En effet, je suis convaincu qu’on écrit toujours « pour quelqu’un », et l’influence inconsciente de ce titre a joué. On n’écrit pas pour soi, il y a toujours une raison, une ombre, un fantôme. C’est de là que naît la nécessité d’écrire.
En quoi considérez-vous le premier titre publié dans « Nos vies », Un vieux dans le soleil couchant, d’Yves Mabin, comme emblématique de la collection ?
C’est une expérience de vie extrêmement forte. Yves Mabin, qui a atteint un certain âge, a subi des désastres physiques qui l’ont laissé très affaibli. En même temps, c’est un poète dans l’âme, un homme d’une immense sensibilité, qui a un sentiment très puissant de la vie. Et il sait très bien, comme poète, qu’il n’est pas question de se livrer à une autobiographie.
Justement, comment raconter une vie en évitant d’être autobiographique ?
Il ne s’agit pas de dire la réalité, mais la vérité. Ce n’est pas la même chose. Décalquer ce qu’on croit réel, faire un récit de sa vie comme on le ferait à un de ses proches, dire « voilà comment j’ai vécu », non, cela ne m’intéresse pas. La vérité est une transmutation, une transsubstantiation, en quelque sorte. Et pour faire une œuvre à partir de ce qui est vécu, il est fondamental de passer par l’écriture.
Plus largement, quel genre d’ouvrages souhaitez-vous accueillir dans la collection ?

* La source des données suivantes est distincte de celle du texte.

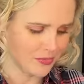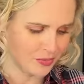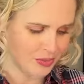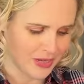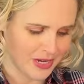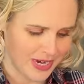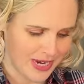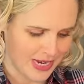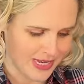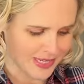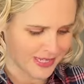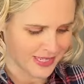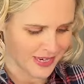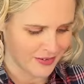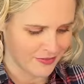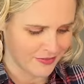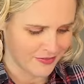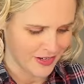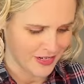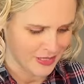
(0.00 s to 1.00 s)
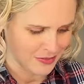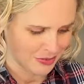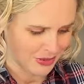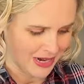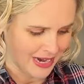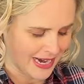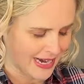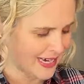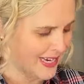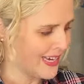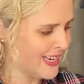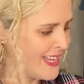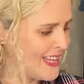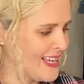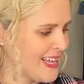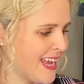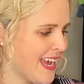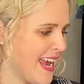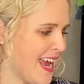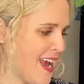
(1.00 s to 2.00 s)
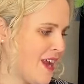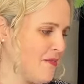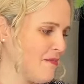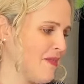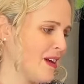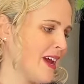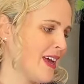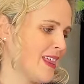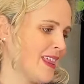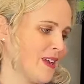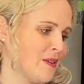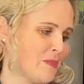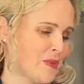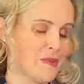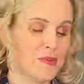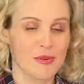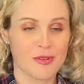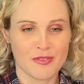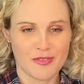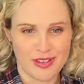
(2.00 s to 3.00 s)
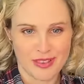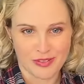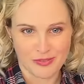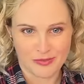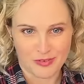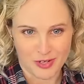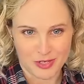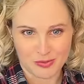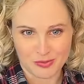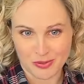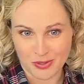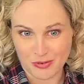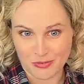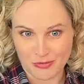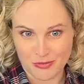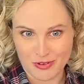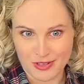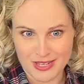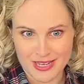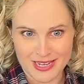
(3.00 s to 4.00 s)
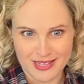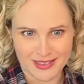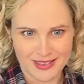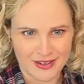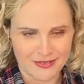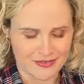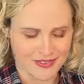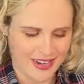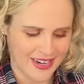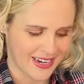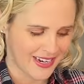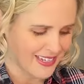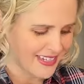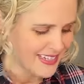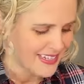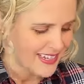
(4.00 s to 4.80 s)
praise and feedback. I think people who've had the first book really love it.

J’aimerais l’ouvrir vers un public assez large, en restant proche de la vie concrète, avec des auteurs qui s’impliquent en tant que tels. Je le répète, il ne s’agit ni d’autobiographie ni de narcissisme, mais d’une adresse au lecteur pour lui parler de quelque chose qui nous touche tous, que ce soit un moment essentiel de la propre vie de l’auteur ou un thème qui lui tient extraordinairement à cœur. J’aime assez cette idée de « tenir à cœur ». Il y a là une dimension presque charnelle de l’existence, à exprimer nécessairement dans une langue d’une haute tenue. Ce caractère éminemment littéraire est pour moi essentiel.
Entretien réalisé avec Jean-Michel Delacomptée à l'occasion de la parution de la nouvelle collection Nos vies.